Show HN: BemiDB – Postgres read replica optimized for analytics

Overall concept & architecture

  • BemiDB is positioned as a Postgres read-replica for analytics.
  • Embeds DuckDB as the query engine, stores data in Apache Iceberg tables with columnar Parquet files (often ZSTD-compressed).
  • Runs as a separate process (no Postgres extension), connects over the Postgres protocol, and writes to S3 or local disk.

Primary use cases discussed

  • Time-series / IoT: keep recent months in Postgres for fast app queries, archive older data to S3 in Parquet/Iceberg, and run analytical or visualization queries over the full history.
  • Auditing / change capture: potential to combine with existing logical-replication-based auditing tooling from the same team.
  • Machine learning feature/data pipelines: replacing bespoke Postgres→Parquet→DuckDB flows.

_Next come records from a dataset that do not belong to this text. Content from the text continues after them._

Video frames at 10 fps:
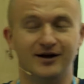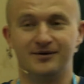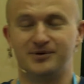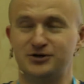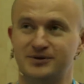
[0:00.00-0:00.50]

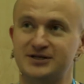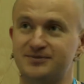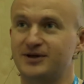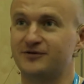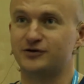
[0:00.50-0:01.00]
Причем, знаете,
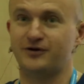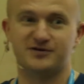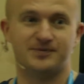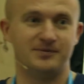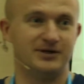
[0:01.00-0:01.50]
мне все время
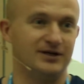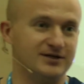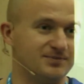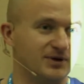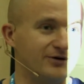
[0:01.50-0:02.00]

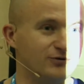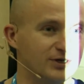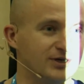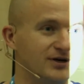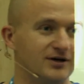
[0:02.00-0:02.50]
вспоминалась
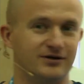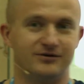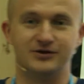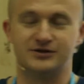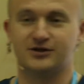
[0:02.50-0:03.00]
поговорка этого
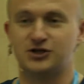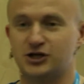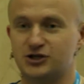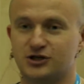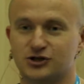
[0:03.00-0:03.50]
Уинстона
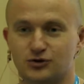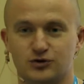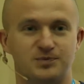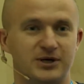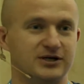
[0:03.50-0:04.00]
Черчилля, что
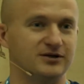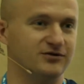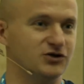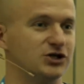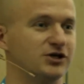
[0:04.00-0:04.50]
успех — это
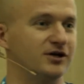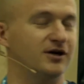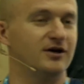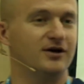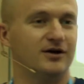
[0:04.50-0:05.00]
движение
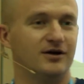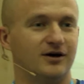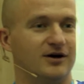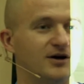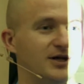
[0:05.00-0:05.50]
э,
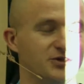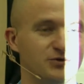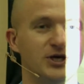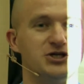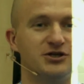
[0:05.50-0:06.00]
от
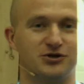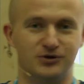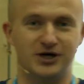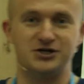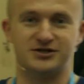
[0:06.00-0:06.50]
неудачи к
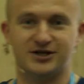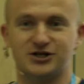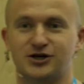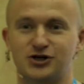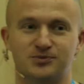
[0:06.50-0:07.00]
неудаче с
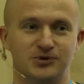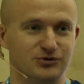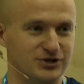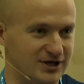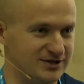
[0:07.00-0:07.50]
нарастающим
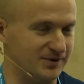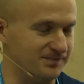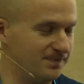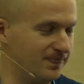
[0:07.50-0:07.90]
энтузиазмом.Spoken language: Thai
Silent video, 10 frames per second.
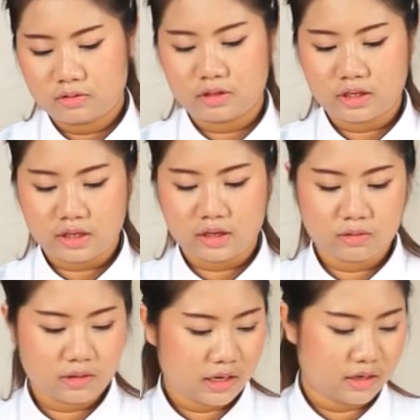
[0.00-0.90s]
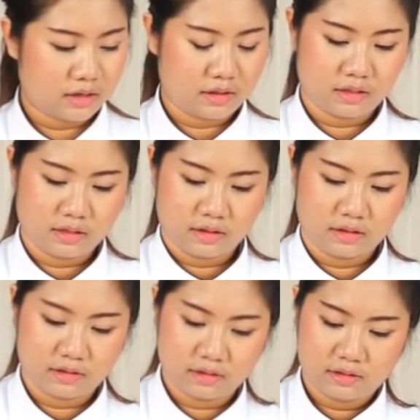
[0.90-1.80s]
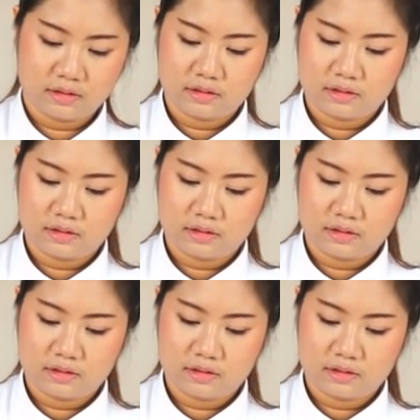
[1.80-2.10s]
คนให้เข้ากันขั้นตอนนี้นะคะเราจะใส่สีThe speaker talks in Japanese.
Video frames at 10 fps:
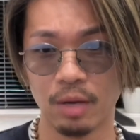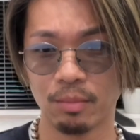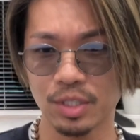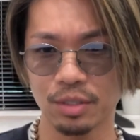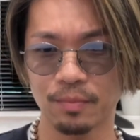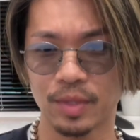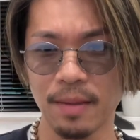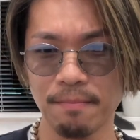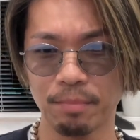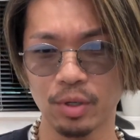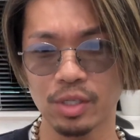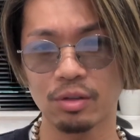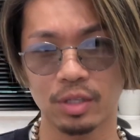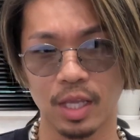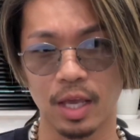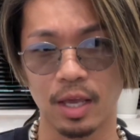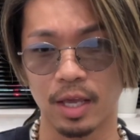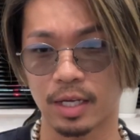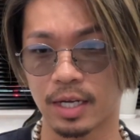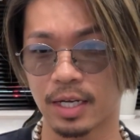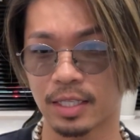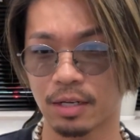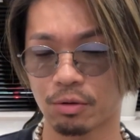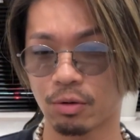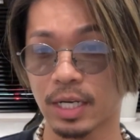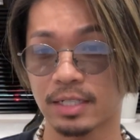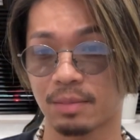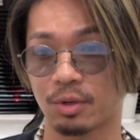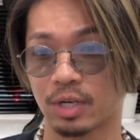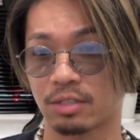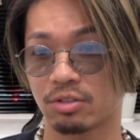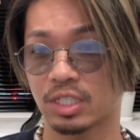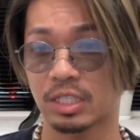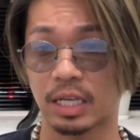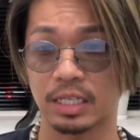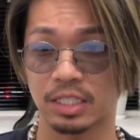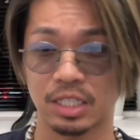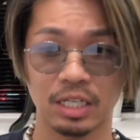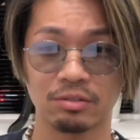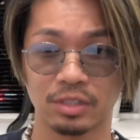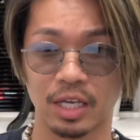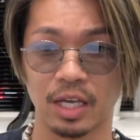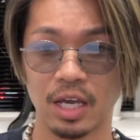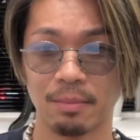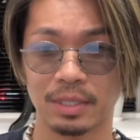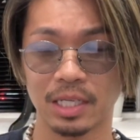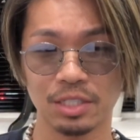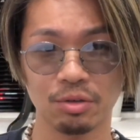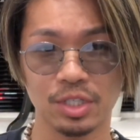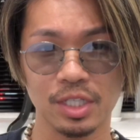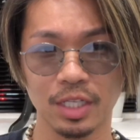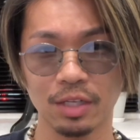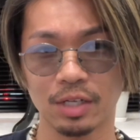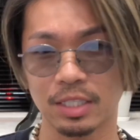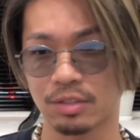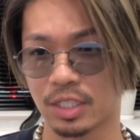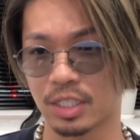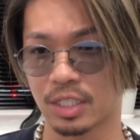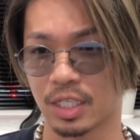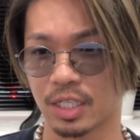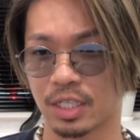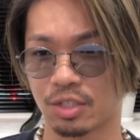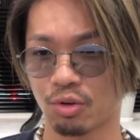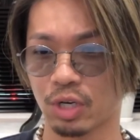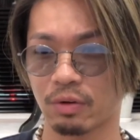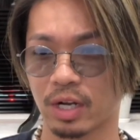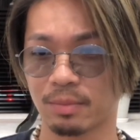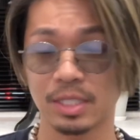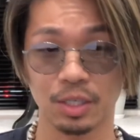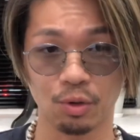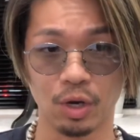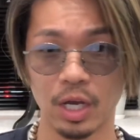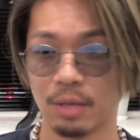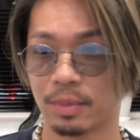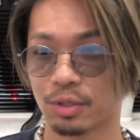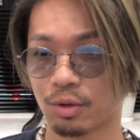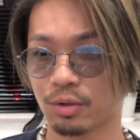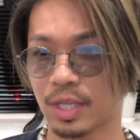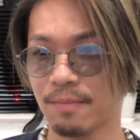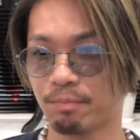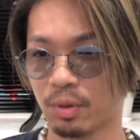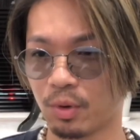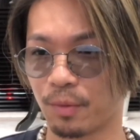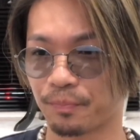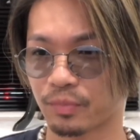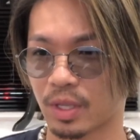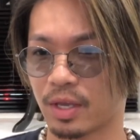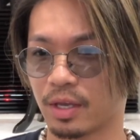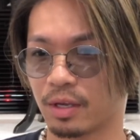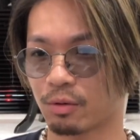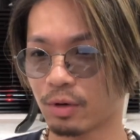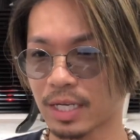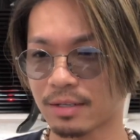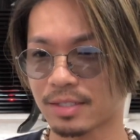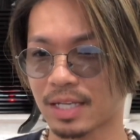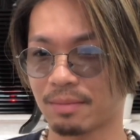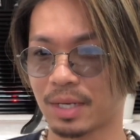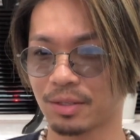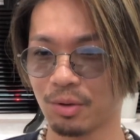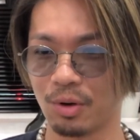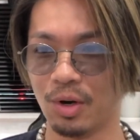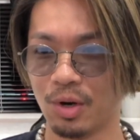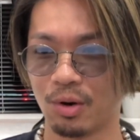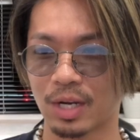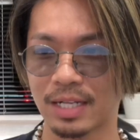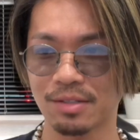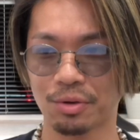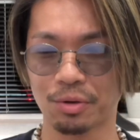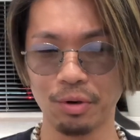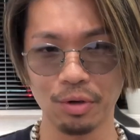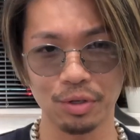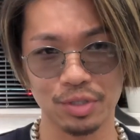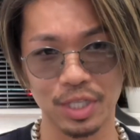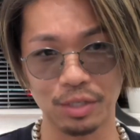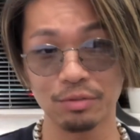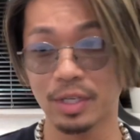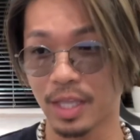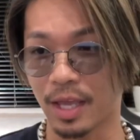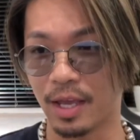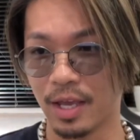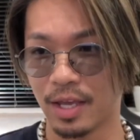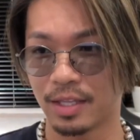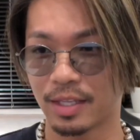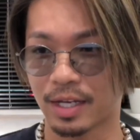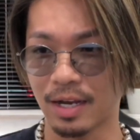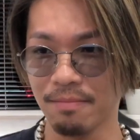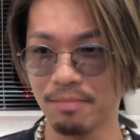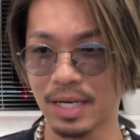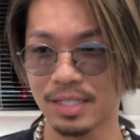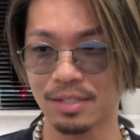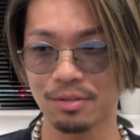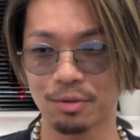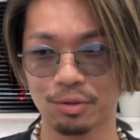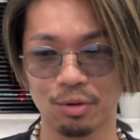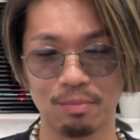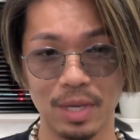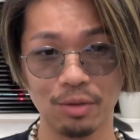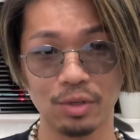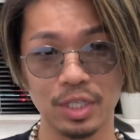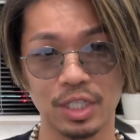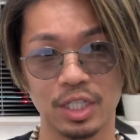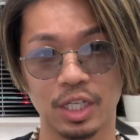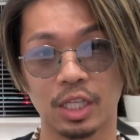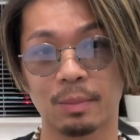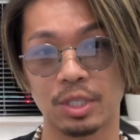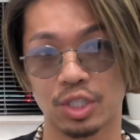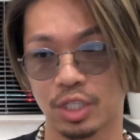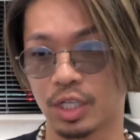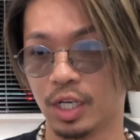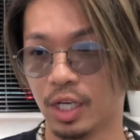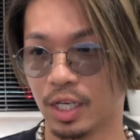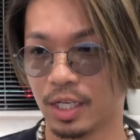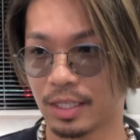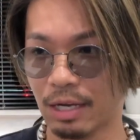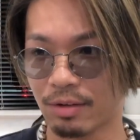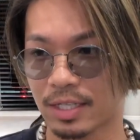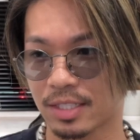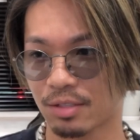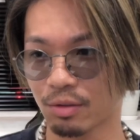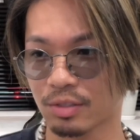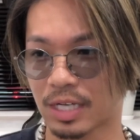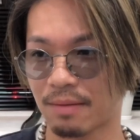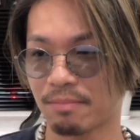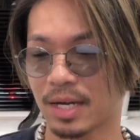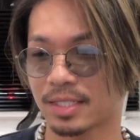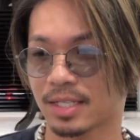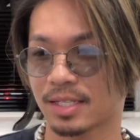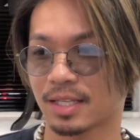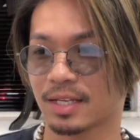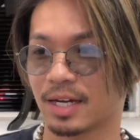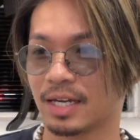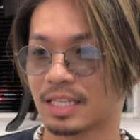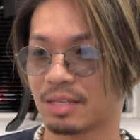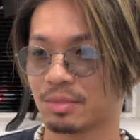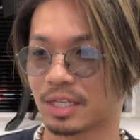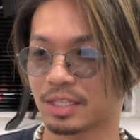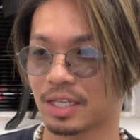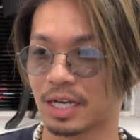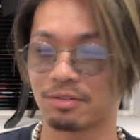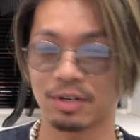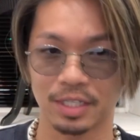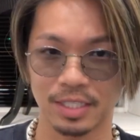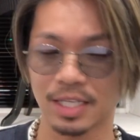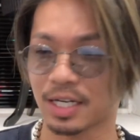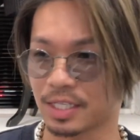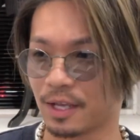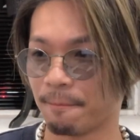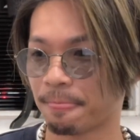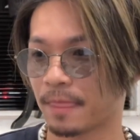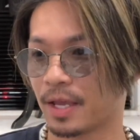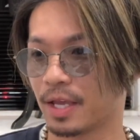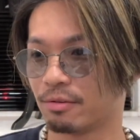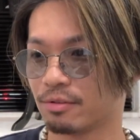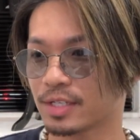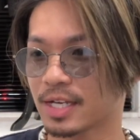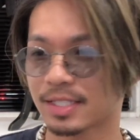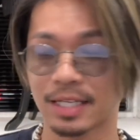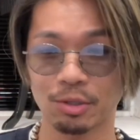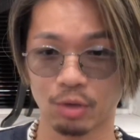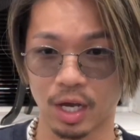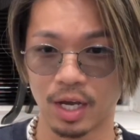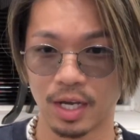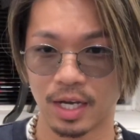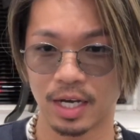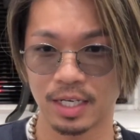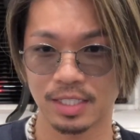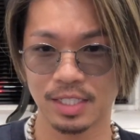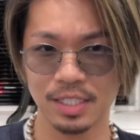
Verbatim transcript: もちろん店舗によって抱えている顧客様の数自体が違うんで、まあ、多少仕入れの数に、えー、上下はありますけど、まあ、どの店舗も、えー、顧客様の数を考慮した上で、で完売することをめどに仕入れてますし、えなおかつ即完売させたいアイテムだってあるわけでさらに、えー、古着屋さんとかあ仕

Syncing, consistency, and CDC

  • Current implementation: periodic full-table re-sync via COPY to CSV then Iceberg.
  • Incremental sync with logical replication (CDC) is on the roadmap; planned approach is to buffer changes and flush to S3 based on time/size thresholds.
  • Strong consistency is not guaranteed; users must accept delayed data for analytics.
  • Questions were raised about how updates/deletes, data retention, and very large tables will be handled; answer: future Iceberg “diff” files and metadata-based stitching, enabling time travel and schema evolution.

Performance, scale, and latency

  • Benchmarks cited: on TPC-H SF1/SF0.1, BemiDB’s Parquet data was much smaller than Postgres storage; some debate about the realism of unindexed Postgres baselines.
  • One commenter questioned logical replication’s ability to keep up on multi-TB systems; authors position current target as small/medium Postgres and expect more pipelines at larger scale.
  • S3-based analytics are said to have ~1s-level latency; local SSD-backed Iceberg is reported as “super fast.” Caching is on the roadmap.

Comparison with other tools

  • DuckDB: used internally, but seen as still buggy by some; BemiDB adds Postgres-wire and Iceberg support, plus sync automation.
  • ClickHouse: widely praised for performance and S3 support; some see it as a better production pairing with Postgres, others prefer BemiDB’s simpler single-binary + object storage model.
  • Alternatives mentioned: pg_analytics (ParadeDB), pg-archiver, Debezium/Kafka→ClickHouse pipelines, Materialize/Feldera/Striim for incremental view maintenance.

Licensing debate

  • AGPL choice sparked significant pushback due to perceived legal complexity and “fair source” dynamics.
  • Others defended AGPL as aligned with user-freedom focused open source.
  • Authors indicated openness to more permissive licensing over time.